Dermot Desmond’s equity investment in Canadian mining company Mountain Province Diamonds may be deep underwater. But he appears to be on firmer ground as its effective lender of last resort, if an announcement from the company this week is anything to go by.
Desmond has kept Mountain Province, in which he is a 36 per cent shareholder, afloat since the onset of the pandemic by stumping up repeatedly to fund it with loan facilities and diamond purchases and underwriting its raising of funds.
Lucrative clause
In March, for example, he provided a $50 million junior credit facility for the company at an interest rate of 8 per cent. There was a kicker, however. Desmond agreed with the company that the interest rate on the junior facility from mid-December this year would switch to two percentage points above the yield on a separate tranche of loan notes it planned to issue. That “true up” clause is proving lucrative for him.

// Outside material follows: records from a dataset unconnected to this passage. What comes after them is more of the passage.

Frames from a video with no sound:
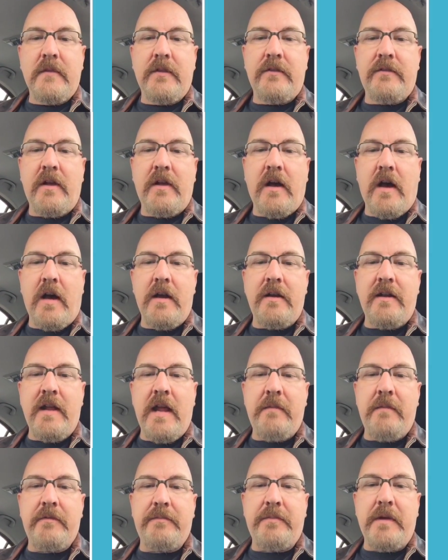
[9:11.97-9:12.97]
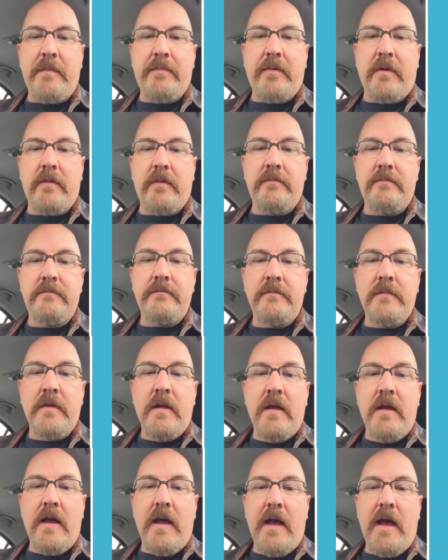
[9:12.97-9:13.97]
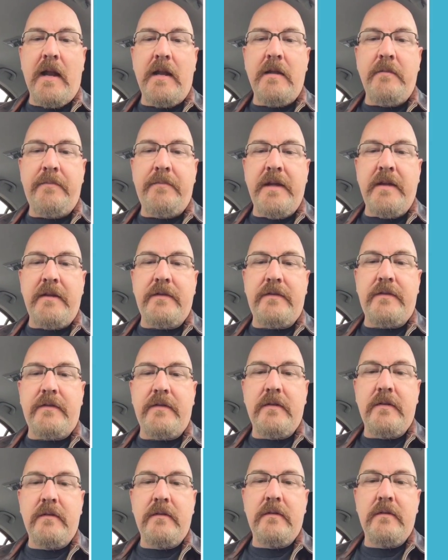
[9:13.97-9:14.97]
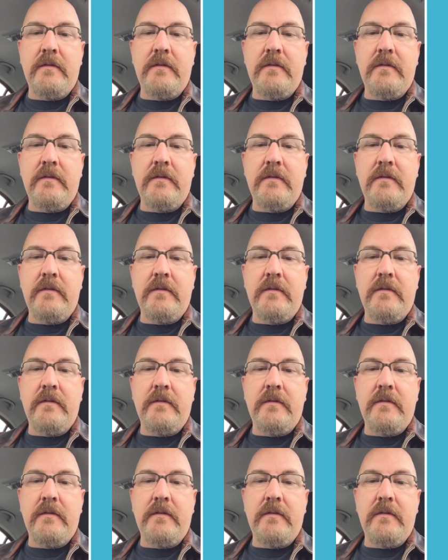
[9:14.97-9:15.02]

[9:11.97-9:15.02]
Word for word: Say hi to Dames, people. Ellie Beast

The company announced in October that it planned to issue $195.9 million of the loan notes at a rate of 9 per cent, which would suggest that the interest rate on the junior facility obtained from Desmond should rise to a chunky 11 per cent.
But it is actually even higher. Mountain Province confirmed in a note this week that the “effective interest rate” on the new notes is really 12 per cent, as they are to be issued at a value below par. That means Desmond’s $50 million junior facility will, if the loan notes deal goes through, cost the company 14 per cent in interest payments to the Irish businessman, all the way out to 2027.
It won’t make up for his equity losses, however. Desmond is estimated to have spent 220 million Canadian dollars (€158.4 million) on his shares. On Wednesday, his stake was worth less than 50 million Canadian dollars on the current share price. You win some, you lose some.